The Mortimer Sackler rose was named in his honor by his wife, Theresa, after she won the naming rights in a charity auction.[21] However, in 2022, the rose was renamed Mary Delany by David Austin Roses in honor of Mary Delany, an artist known for her paper-cut plant drawings. The registration name of the rose is Ausorts.[22]

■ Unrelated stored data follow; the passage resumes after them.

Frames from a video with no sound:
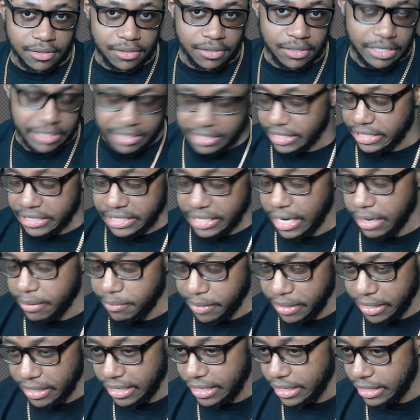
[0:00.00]
It's that time
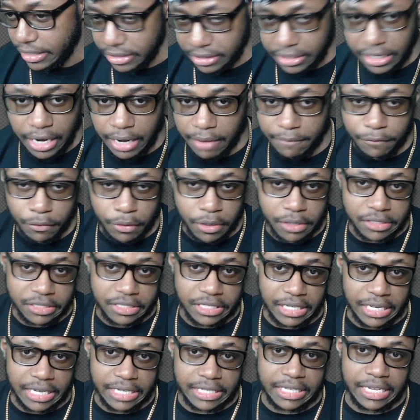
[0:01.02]
again. It's time for us to
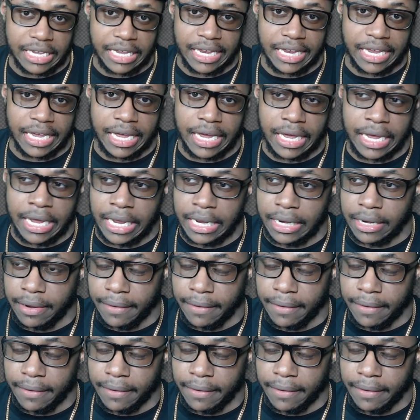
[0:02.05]
let the AI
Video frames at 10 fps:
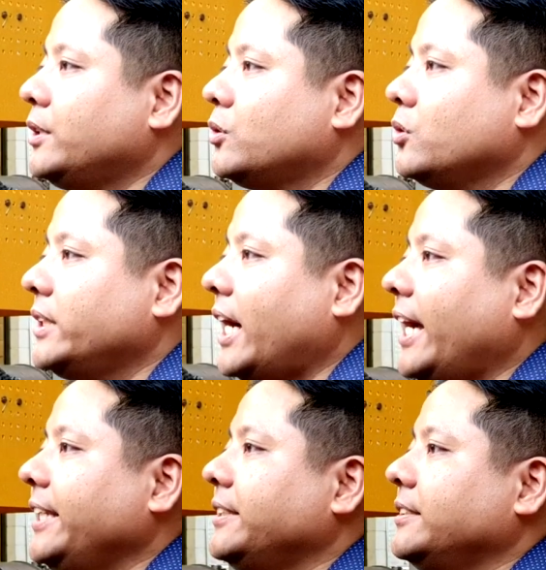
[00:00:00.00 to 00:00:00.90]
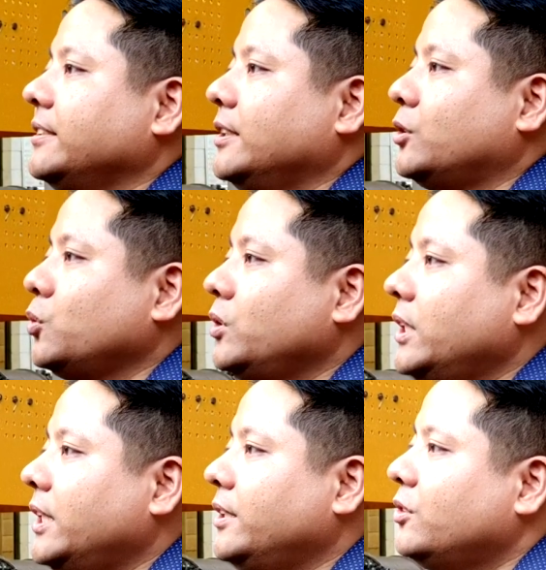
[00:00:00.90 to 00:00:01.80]
is to guide the
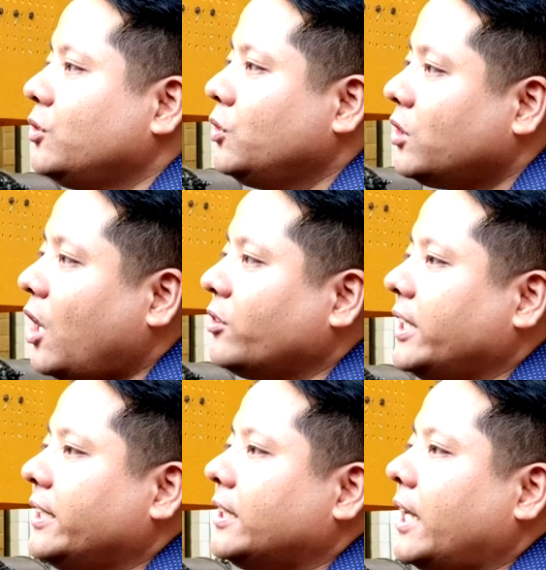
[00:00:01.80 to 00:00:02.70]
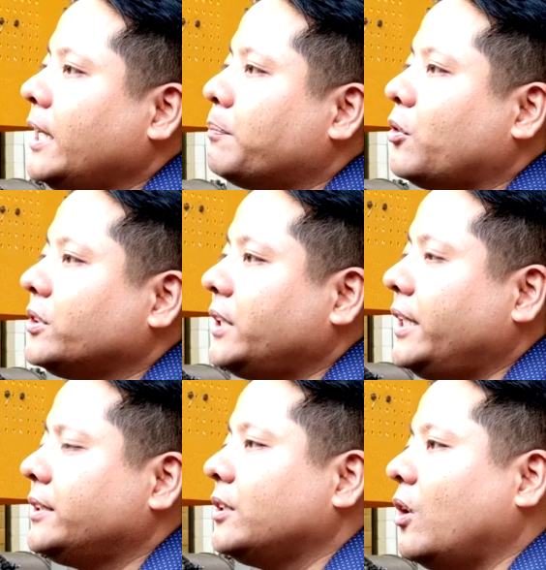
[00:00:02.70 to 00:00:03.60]
student throughout the entire
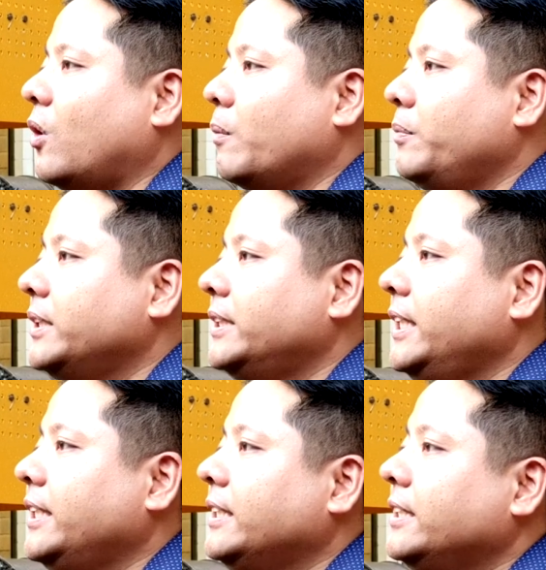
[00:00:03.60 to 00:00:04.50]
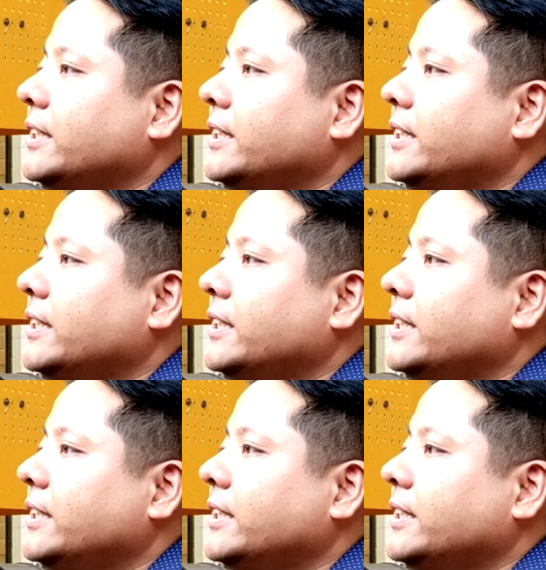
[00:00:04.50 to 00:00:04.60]
process of building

Sackler married three times. His first wife was Glasgow-born Muriel Lazarus (1917–2009); the couple had three children before divorcing, Ilene Sackler Lefcourt (b. 1948 m. Gerald B. Lefcourt), Kathe A. Sackler, (married to Susan Shack Sackler), and Robert Mortimer Sackler (predeceased).[23] His second wife was Gertraud "Geri" Wimmer;[2] the marriage produced two children before their divorce, Mortimer David Alfons Sackler, and Samantha Sophia Sackler Hunt. In 1980, he married his third wife, Theresa Elizabeth Rowling (b. 1949),[11] from Staffordshire, England who was formerly a teacher at the Sisters of Our Lady of Sion convent in London's Notting Hill Gate. In 2011, Rowling became Dame Theresa Sackler for her work as a philanthropist.[24] The couple had three children, Marissa Sackler, Sophia Sackler (m. Jamie Dalrymple) and Michael Sackler who were raised in London.[24] Theresa was a member of the board of directors of Purdue Pharma.[11]
Sackler lived in London from 1974, when he renounced his American citizenship;[4][6] he also spent time at his other properties including his estate on the Berkshire Downs, Rooksnest, Lambourn Woodlands, Berkshire with nineteen acres of ornate gardens by designer Arabella Lennox-Boyd[25][Notes 1] and in their residences in the Swiss Alps, and the French Riviera.[6]
According to a February 13, 2018, article in The Guardian, Mortimer Sackler had seven surviving children, three of whom were on the board of directors of the company he co-founded, Purdue Pharma—Ilene Sackler, Kathe A. Sackler, and Mortimer David Alfons Sackler, (b. 1972) and four who are not—Samantha Sophia Sackler Hunt, Marissa Sackler, Sophie Sackler, and Michael Sackler.[11]
Sackler died at age 93 on March 24, 2010, in Gstaad, Switzerland, survived by his wife and their son and two daughters, as well as four children from his previous two marriages.[3]
On October 30, 2017, The New Yorker published a multi-page exposé on Mortimer Sackler, Purdue Pharma, and the entire Sackler family.[6] The article links Raymond and Arthur Sackler's business acumen with the rise of direct pharmaceutical marketing and eventually to the rise of addiction to OxyContin in the United States. The article implies that Sackler bears some moral responsibility for the opioid epidemic in the United States.[6] In 2019, The New York Times ran a piece[26] confirming that Sackler told company officials in 2008 to measure the company's performance in proportion not only to the number of drug doses it sold, but also to the strength of those doses. This was verified again with legally obtained documents tied to a new lawsuit, which was filed in June by the Massachusetts attorney general, Maura Healey. The Times reported that the lawsuit claims Purdue Pharma and members of the Sackler family "knew that putting patients on high dosages of OxyContin for long periods increased the risks of serious side effects, including addiction. Nonetheless, they promoted higher dosages because stronger pain pills brought the company and the Sacklers the most profit".[26]